Stanford Medicine News Center - April 27th, 2015 - by Becky Bach
A team led by Stanford University researchers has developed a wireless retinal implant that they say could restore vision five times better than existing devices.
Results in rat studies suggest it could provide functional vision to patients with retinal degenerative diseases, such as retinitis pigmentosa or macular degeneration.
A paper describing the implant was published online April 27 in Nature Medicine.
“The performance we’re observing at the moment is very encouraging,” said Georges Goetz, a lead author of the paper and graduate student in electrical engineering at Stanford. “Based on our current results, we hope that human recipients of this implant will be able to recognize objects and move about.”
Retinal degenerative diseases destroy photoreceptors — the retina’s rods and cones — but other parts of the eye usually remain healthy. The implant capitalizes on the electrical excitability of retinal neurons known as bipolar cells. These cells process the photoreceptors’ inputs before they reach ganglion cells, which send retinal signals to the brain. By stimulating bipolar cells, the implant takes advantage of important natural properties of the retinal neural network, which produces more refined images than the devices that skip these cells.

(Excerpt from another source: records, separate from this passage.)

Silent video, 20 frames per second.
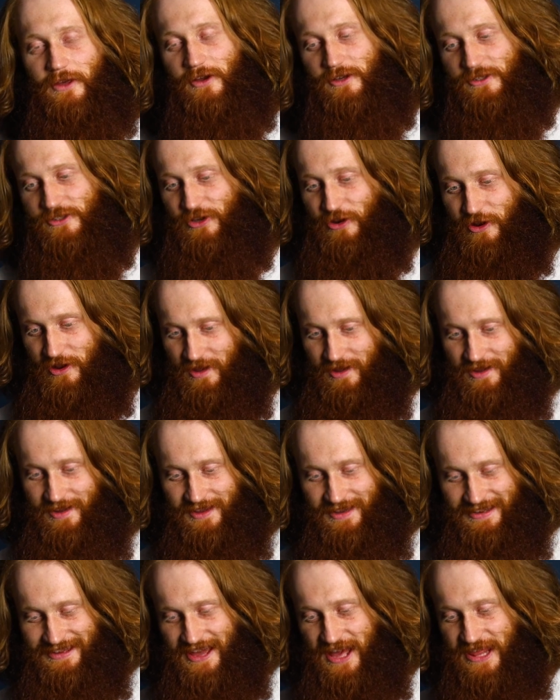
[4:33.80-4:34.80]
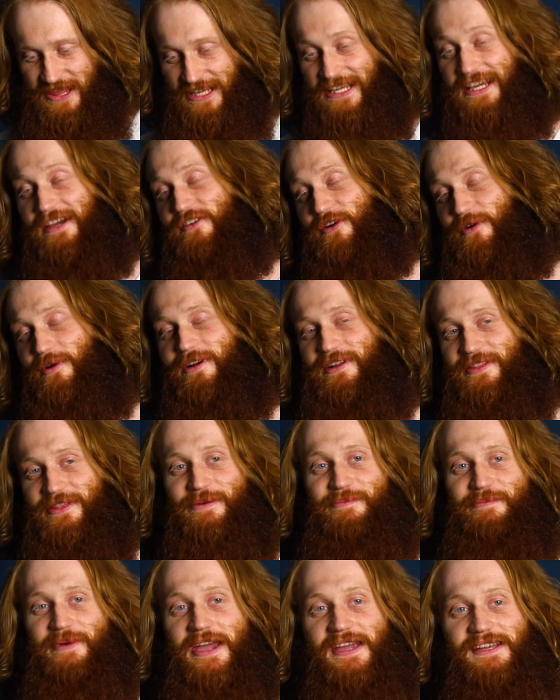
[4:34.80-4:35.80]
Yeah, so I think everyone on
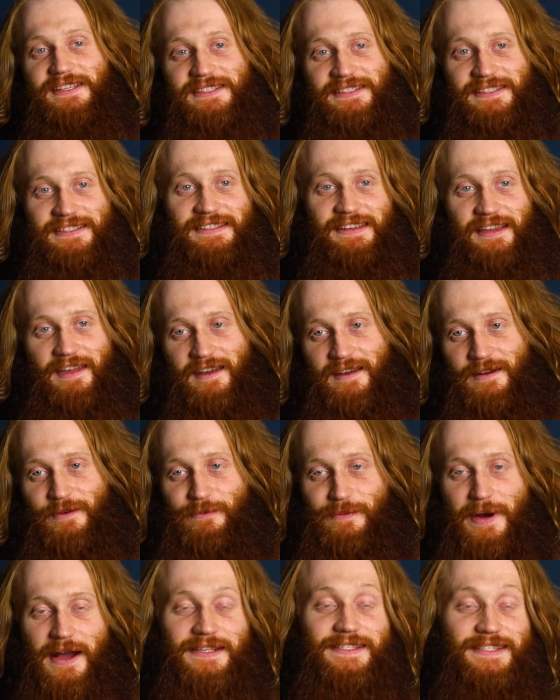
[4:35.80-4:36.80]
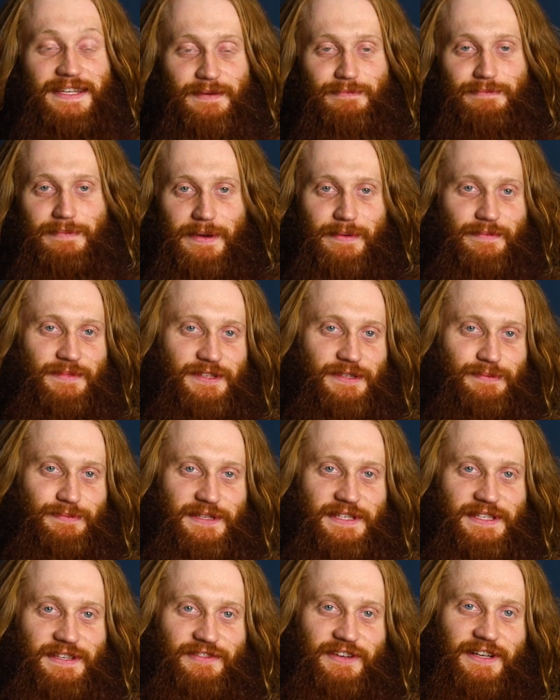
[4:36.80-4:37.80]
the base, my team members
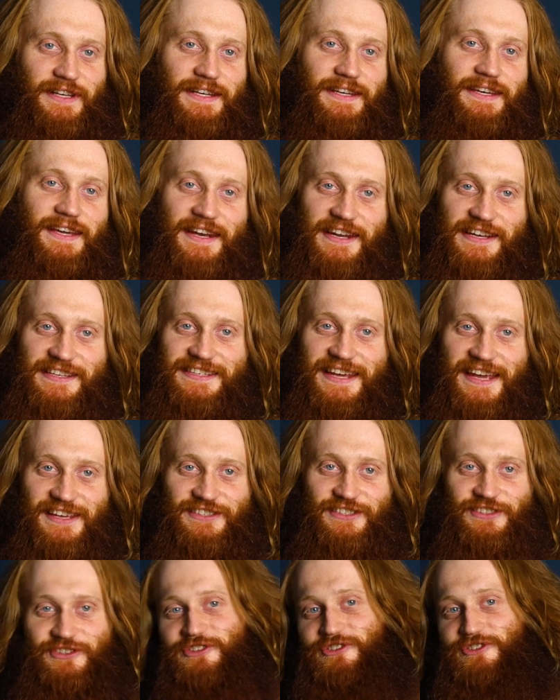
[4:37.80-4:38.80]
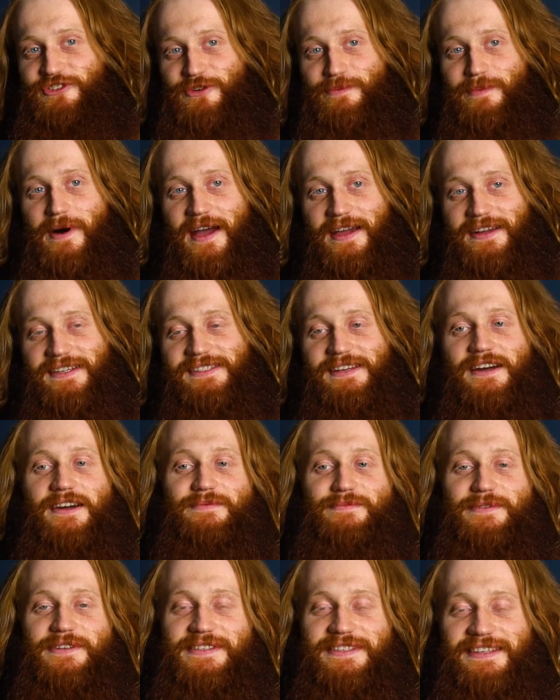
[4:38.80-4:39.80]
specifically, can attest to my
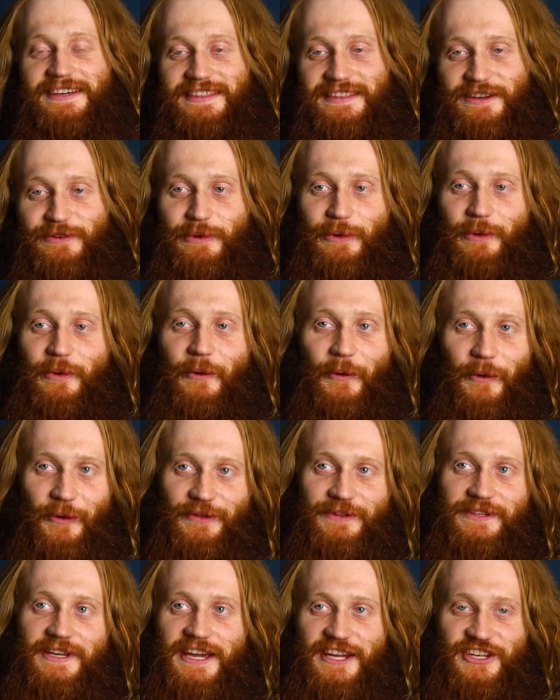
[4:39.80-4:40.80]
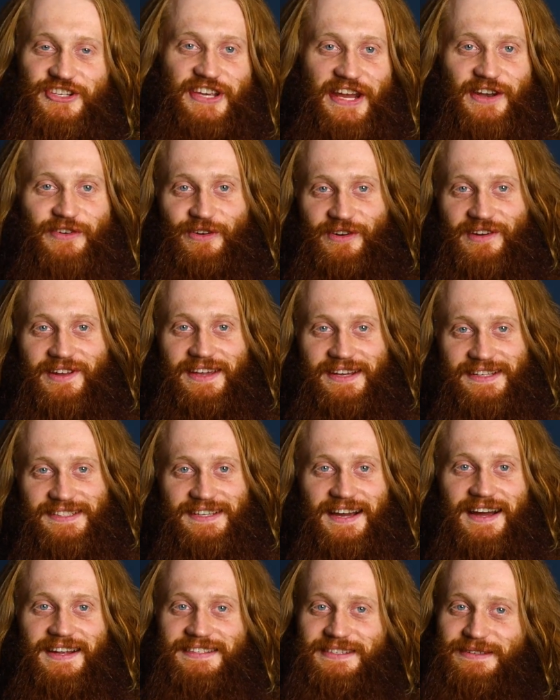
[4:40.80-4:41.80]
excitement. I think we were all generally
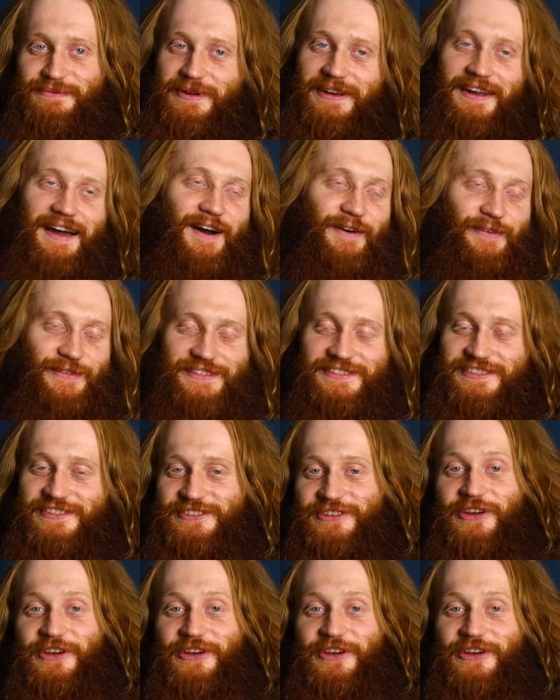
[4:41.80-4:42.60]
excited, but I was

Made of silicon, the implant is composed of hexagonal photovoltaic pixels that convert light transmitted from special glasses worn by the recipient into electrical current. These electrical pulses then stimulate the retina’s bipolar cells, triggering a neural cascade that reaches the brain.
Clinical trial planned
So far, the team has tested the device only in animals, but a clinical trial is planned next year in France, in collaboration with a French company called Pixium Vision, said Daniel Palanker, PhD, professor of ophthalmology and a senior author of the paper. Initially, patients blinded by a genetic disease called retinitis pigmentosa will be included in the study.
Existing retinal prostheses are powered by extraocular devices wired to the retinal electrode array, which require complex surgeries, and provide visual acuity up to about 20/1,200. This new photovoltaic implant could be a big improvement because its small size, modularity and lack of wires enable a minimally invasive surgery. Vision tests in rats have shown it restores visual acuity to an equivalent of 20/250.

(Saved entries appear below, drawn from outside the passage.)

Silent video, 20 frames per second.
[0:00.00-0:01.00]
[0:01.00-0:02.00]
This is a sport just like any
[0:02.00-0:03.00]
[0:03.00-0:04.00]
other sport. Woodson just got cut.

Next, Palanker and his team plan to further improve acuity by developing chips with smaller pixels. To ensure the signals reach the target neurons, they plan to add a tiny prong to each electrode that will protrude into the target cell layer.
“Eventually, we hope this technology will restore vision of 20/120,” Palanker said. “And if it works that well, it will become relevant to patients with age-related macular degeneration.”
Henri Lorach, PhD, a Stanford research associate, is the other lead author, and Alexander Sher, PhD, assistant professor of physics at the University of California-Santa Cruz, is the other senior author.
Other Stanford co-authors are Xin Lei, graduate student in electrical engineering; Theodore Kamins, PhD, consulting professor of electrical engineering; Philip Huie, PhD, senior research associate; and James Harris, PhD, professor of electrical engineering.
The research was funded by the National Institutes of Health (grant R01EY018608), the Department of Defense, the NIH Clinical and Translational Science Award (UL1RR025744), the Stanford Spectrum fund, la Fondation Voir et Entendre and Pixium Vision.